Completely remove one index label from a multiindex, in a dataframe

2.6k views Asked by At

Given I have this multiindexed dataframe:

>>> import pandas as p 
>>> import numpy as np
... 
>>> arrays = [np.array(['bar', 'bar', 'baz', 'baz', 'foo', 'foo']),
...          np.array(['one', 'two', 'one', 'two', 'one', 'two'])]
... 
>>> s = p.Series(np.random.randn(6), index=arrays)
>>> s
bar  one   -1.046752
     two    2.035839
baz  one    1.192775
     two    1.774266
foo  one   -1.716643
     two    1.158605
dtype: float64

How I should do to eliminate index bar?
I tried with drop

>>> s1 = s.drop('bar')
>>> s1
baz  one    1.192775
     two    1.774266
foo  one   -1.716643
     two    1.158605
dtype: float64

Seems OK but bar is still there in some bizarre way:

>>> s1.index
MultiIndex(levels=[[u'bar', u'baz', u'foo'], [u'one', u'two']],
           labels=[[1, 1, 2, 2], [0, 1, 0, 1]])
>>> s1['bar']
Series([], dtype: float64)
>>> 

How could I get ride of any residue from this index label ?

2

There are 2 answers

2
Alex Huszagh On

Definitely looks like a bug.

s1.index.tolist() returns to the expected value without "bar".

>>> s1.index.tolist()
[('baz', 'one'), ('baz', 'two'), ('foo', 'one'), ('foo', 'two')]

s1["bar"] returns a null Series.

>>> s1["bar"]
Series([], dtype: float64)

The standard methods to override this don't seem to work either:

>>> del s1["bar"] 
>>> s1["bar"]
Series([], dtype: float64)
>>> s1.__delitem__("bar")
>>> s1["bar"]
Series([], dtype: float64)

However, as expected, trying grab a new key invokes a KeyError:

>>> s1["booz"]
... KeyError: 'booz'

The main difference is when you actually look at the source code between the two in pandas.core.index.py

class MultiIndex(Index):
    ...

    def _get_levels(self):
        return self._levels

    ...

    def _get_labels(self):
        return self._labels

    # ops compat
    def tolist(self):
        """
        return a list of the Index values
        """
        return list(self.values)

So, the index.tolist() and the _labels aren't accessing the same piece of shared information, in fact, they aren't even close to.

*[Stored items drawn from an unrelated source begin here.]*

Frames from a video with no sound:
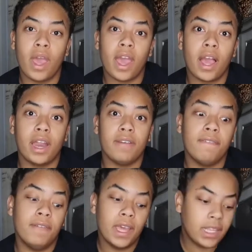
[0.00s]
had got
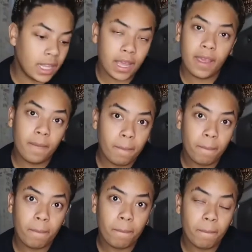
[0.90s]
evicted,
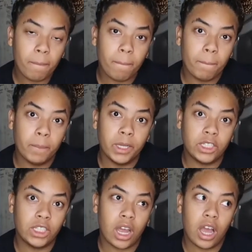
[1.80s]
but
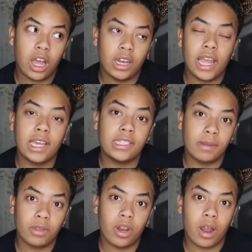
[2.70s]
y'all, they
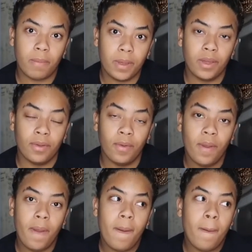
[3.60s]
accepted our appeal.
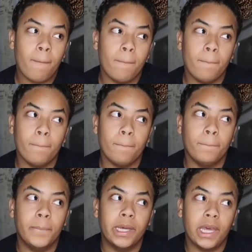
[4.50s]

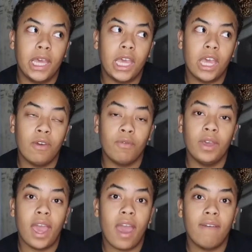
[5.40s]
But if
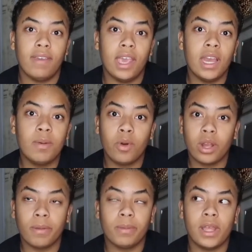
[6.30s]
we have any more
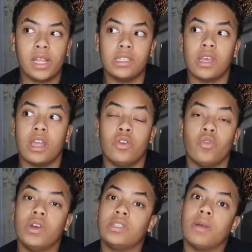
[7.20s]
complaints, like
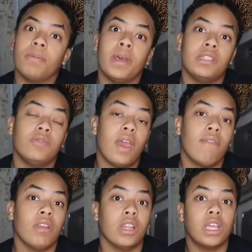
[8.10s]
noise complaints, if we have
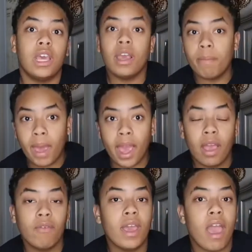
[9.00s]
another kickback,
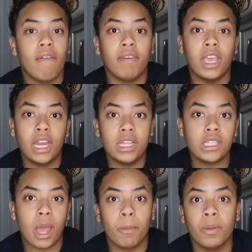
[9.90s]
if we have any
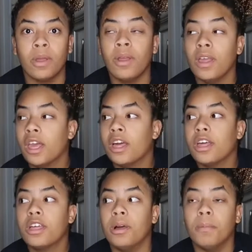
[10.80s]
type of
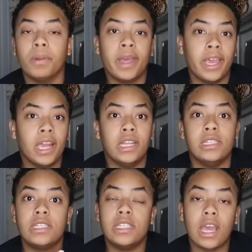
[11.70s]
complaint, any
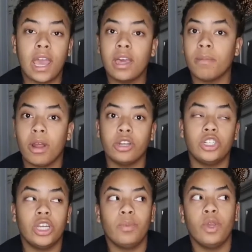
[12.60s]
CA come our
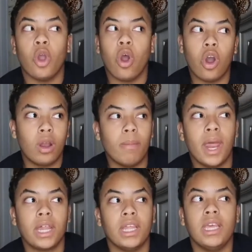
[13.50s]
shit, we
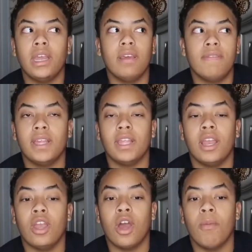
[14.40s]
automatically get
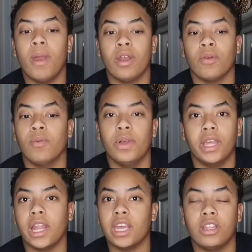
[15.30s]
evicted no matter what.
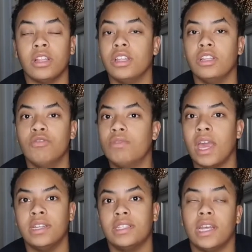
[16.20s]
Like, you
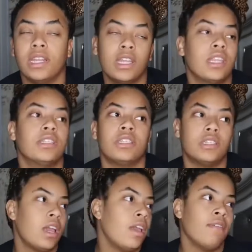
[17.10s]
can't say nothing to
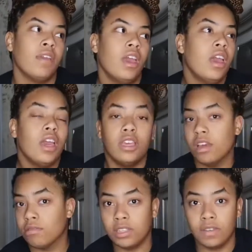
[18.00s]
save
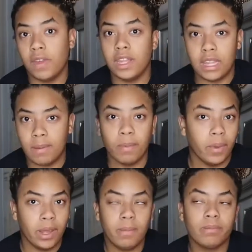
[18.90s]
yourself at that
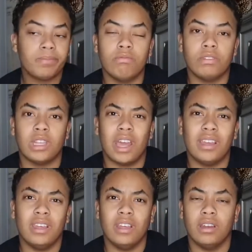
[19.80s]
point. We was like,
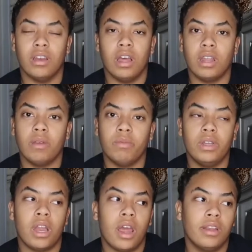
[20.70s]
yeah, nah, like we
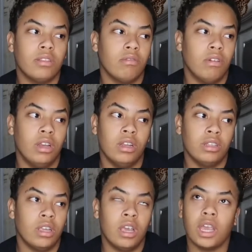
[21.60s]
not doing
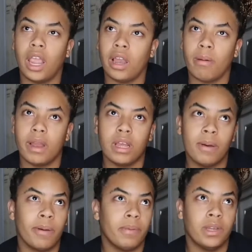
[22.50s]
nothing, can't nobody
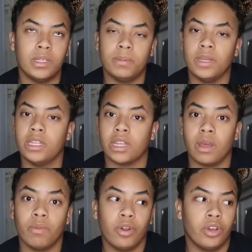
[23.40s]
come up in this bitch,
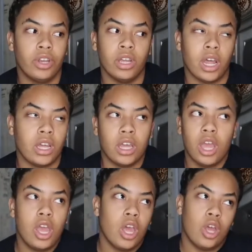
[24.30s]
like we're done. Like,
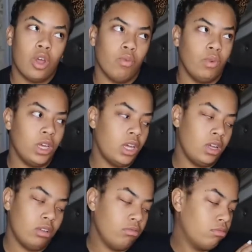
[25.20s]
we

So, we can use this to manually update the resulting indexer.

>>> s1.index.labels
FrozenList([[1, 1, 2, 2], [0, 1, 0, 1]])
>>> s1.index._levels
FrozenList([[u'bar', u'baz', u'foo'], [u'one', u'two']])
>>> s1.index.values
array([('baz', 'one'), ('baz', 'two'), ('foo', 'one'), ('foo', 'two')], dtype=object)

If we compare this to the initial multindexed index, we get

>>> s.index.labels
FrozenList([[0, 0, 1, 1, 2, 2], [0, 1, 0, 1, 0, 1]])
>>> s.index._levels
FrozenList([[u'bar', u'baz', u'foo'], [u'one', u'two']])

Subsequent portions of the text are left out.